« L’Amour nuit gravement à la santé » ou comment amour et épidémie sont mis en ménage par Cyril Bonin

Je ne sais pas vous mais cette période de confinement a été l’occasion de regarder plusieurs films et série où il est question d’épidémie et de bascule dans un monde apocalyptique  ou pré-apocalyptique. J’en ai profité pour (re)lire et finir la trilogie de bande-dessinée Amorostasia de Cyril Bonin : épidémie et amour de nos jours.

« Amorostasia » de Cyril Bonin, éd. Futuropolis

Dans les trois tomes d’Amorostasia on voit les débuts et la diffusion d’une épidémie : l’amorostasie. Les personnes amoureuses, touchées par la maladie, se figent et restent figées. La communauté scientifique, les médecins s’interrogent sur ce phénomène qui, dans un premier temps, touche Paris puis s’étend progressivement à la France et au monde entier. Les symptômes de cette maladie sont : « rigidité, inertie musculaire, mutisme… Les victimes sont dans un état cataleptique ou catatonique ». L’héroïne que nous suivons, Olga Politoff, est journaliste. Lors d’une des conférences de presse où le professeur Korda, « spécialiste » du sujet, répond aux questions et répond tant bien que mal.

Question : « Beaucoup de victimes se sont figées en s’embrassant. La maladie se transmet-elle par contact ? S’agit-il d’une bactérie ou d’un virus ?… »

Réponse : « Pour le moment, nous ignorons totalement la cause ou le mode de transmission de la maladie. Mail ne semble pas s’agir d’une contamination virale ou bactérienne. Un baiser n’est pas indispensable, mais c’est un facteur de risque non négligeable. ».

Re-réponse : « ce dont nous sommes sûrs, c’est que seules les personnes amoureuses en sont victimes. »

Question : « Mais qu’entendez-vous par « amoureuses » ? »

Réponse : « Eh bien, la maladie ne semble pas concerner l’amour filial ou l’amitié.
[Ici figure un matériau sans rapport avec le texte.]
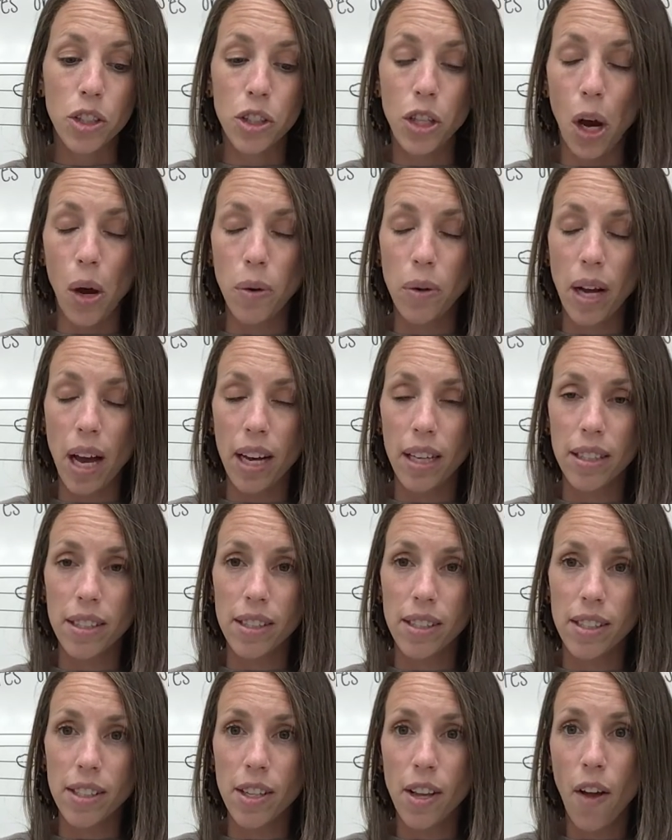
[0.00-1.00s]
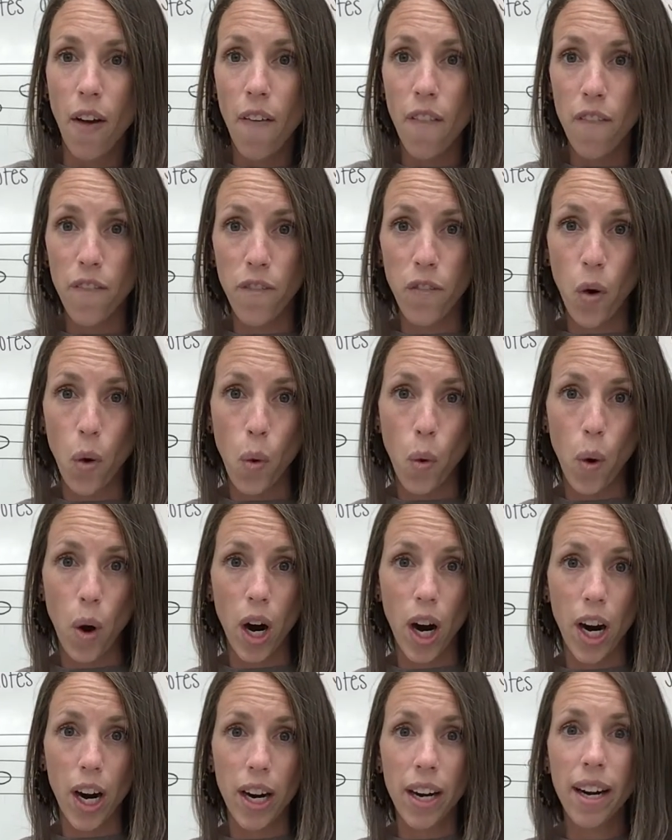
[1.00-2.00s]
donuts
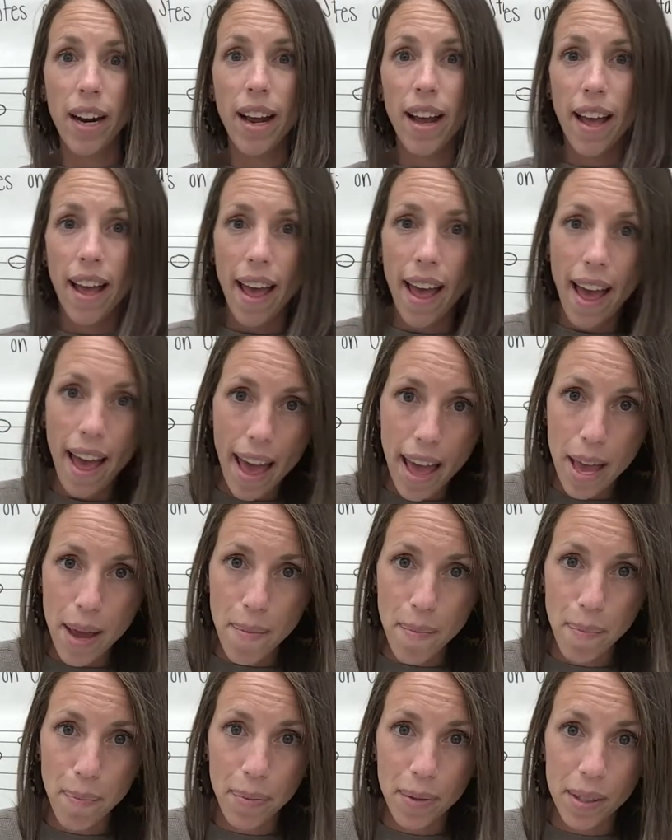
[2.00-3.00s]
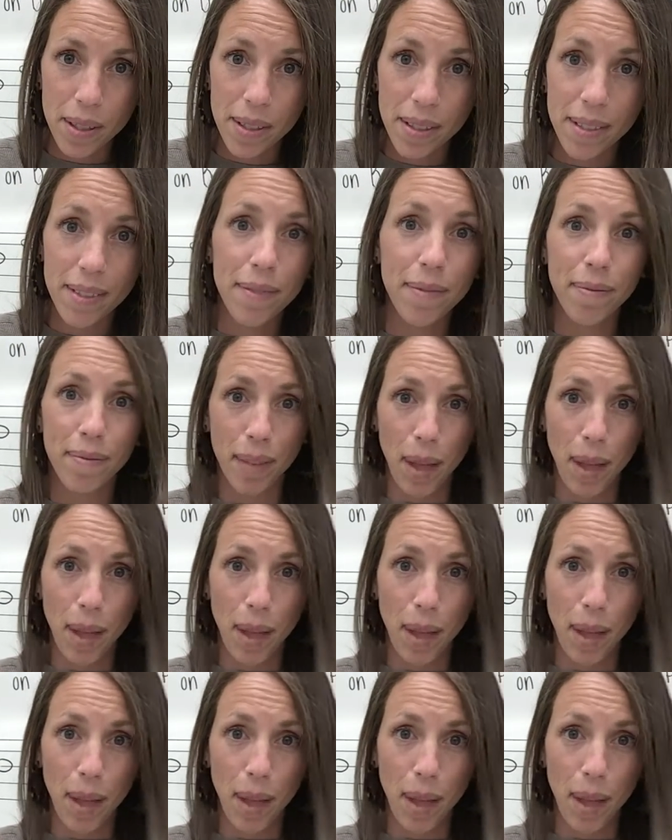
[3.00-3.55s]
for apes.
Elle vise le sentiment particulier que l’on éprouve lors d’une rencontrer intense ou d’un coup de foudre par exemple. » (extrait du tome 1 d’Amorostasia)
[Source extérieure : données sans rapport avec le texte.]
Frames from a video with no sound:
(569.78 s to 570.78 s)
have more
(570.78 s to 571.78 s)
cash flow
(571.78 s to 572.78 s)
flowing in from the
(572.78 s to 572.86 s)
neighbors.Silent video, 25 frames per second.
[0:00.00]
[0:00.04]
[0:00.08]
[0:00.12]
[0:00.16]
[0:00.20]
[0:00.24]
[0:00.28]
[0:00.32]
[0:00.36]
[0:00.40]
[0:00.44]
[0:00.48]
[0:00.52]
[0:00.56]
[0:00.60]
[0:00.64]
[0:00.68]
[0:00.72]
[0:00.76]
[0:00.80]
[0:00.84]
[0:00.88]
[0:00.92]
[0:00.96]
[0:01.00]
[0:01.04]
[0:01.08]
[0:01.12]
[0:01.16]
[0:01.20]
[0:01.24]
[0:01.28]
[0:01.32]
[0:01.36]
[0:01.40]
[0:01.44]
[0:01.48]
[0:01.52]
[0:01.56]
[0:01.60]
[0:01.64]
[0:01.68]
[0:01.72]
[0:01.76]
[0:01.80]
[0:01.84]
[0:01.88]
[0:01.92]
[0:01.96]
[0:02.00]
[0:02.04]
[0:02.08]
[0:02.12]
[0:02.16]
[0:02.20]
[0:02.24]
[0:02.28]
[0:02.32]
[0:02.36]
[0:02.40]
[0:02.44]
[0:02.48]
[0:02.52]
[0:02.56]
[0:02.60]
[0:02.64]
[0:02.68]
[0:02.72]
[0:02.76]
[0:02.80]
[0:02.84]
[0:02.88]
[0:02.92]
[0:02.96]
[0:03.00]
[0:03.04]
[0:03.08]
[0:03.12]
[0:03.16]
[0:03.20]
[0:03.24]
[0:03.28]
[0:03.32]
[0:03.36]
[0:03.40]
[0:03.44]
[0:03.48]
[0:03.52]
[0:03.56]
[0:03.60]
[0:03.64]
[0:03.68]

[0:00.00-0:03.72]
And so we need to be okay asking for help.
Amorostasia, de Cyril Bonin, éd. Futuropolis

Un climat de psychose s’installe alors progressivement. Un homme s’est figé à cause d’une femme, cette dernière doit porter un brassard et elle est alors stigmatisée. Les couples se demandent s’ils sont vraiment amoureux s’ils ne se figent pas et remettent en cause leur vie. Dans ces trois tomes (promis, je vais essayer de ne pas vous spoiler) on suit le parcours d’Olga dans une société parisienne, française puis mondiale qui va devoir se modifier en profondeur. Pour ne pas être infecté par l’Amorostasie, il ne faut pas être amoureux, il ne faut pas tomber amoureux, il ne faut donc pas être dans des situations qui qui provoqueraient un intense sentiment qui pourraient se rapprocher de l’amour. Au fur et à mesure de l’accroissement de l’épidémie, les consignes de sécurité s’intensifient, un couvre-feu est instauré, les bars sont fermés, dans les musées, les statues représentant l’amour ou pouvant provoquer une émotion forte sont couvertes afin que le public ne les voie pas et le port du brassard pour les personnes qui ont provoqué le sentiment amoureux et ont donc fait se figer quelqu’un.
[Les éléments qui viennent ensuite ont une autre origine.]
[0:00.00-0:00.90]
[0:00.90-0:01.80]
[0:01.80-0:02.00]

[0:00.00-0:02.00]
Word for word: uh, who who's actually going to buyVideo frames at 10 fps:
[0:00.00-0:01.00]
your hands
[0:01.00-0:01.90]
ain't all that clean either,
Cette trilogie de Cyril Bonin, quand j’ai lu le premier tome, je me suis dit qu’il se tenait et qu’il n’avait pas besoin d’une suite. Puis, il y a une  un second tome Pour toujours… et un troisième …et à jamais, et je n’ai pas été déçue par ces suites. Avec Amorostasia (1, 2 et 3), Cyril Bonin nous plonge au cœur d’une épidémie/ pandémie avec les incertitudes et les inconnues que cela implique. Il aborde, avec son histoire, plusieurs thèmes tels que l’amour bien évidemment mais aussi la recherche, les réactions sociétales en temps de crise, le féminisme avec la position de la femme dans la société et à quel point elle est toujours jugée fautive de ce qui lui arrive de mal. Cette trilogie qui tourne autour de la thématique « l’amour nuit gravement à la santé ! » est riche, foisonnante, intéressante, c’est un regard sur le monde, sur des gens qui sont contraints de vivre autrement et toutes les inégalités qui peuvent apparaître. En ces temps de pandémie et de confinement, ça peut être bien de lires ces bandes dessinées.

Lola Juan.

Amorastasia, Pour toujours… et …et à jamais de Cyril Bonin, édition Futuropolis.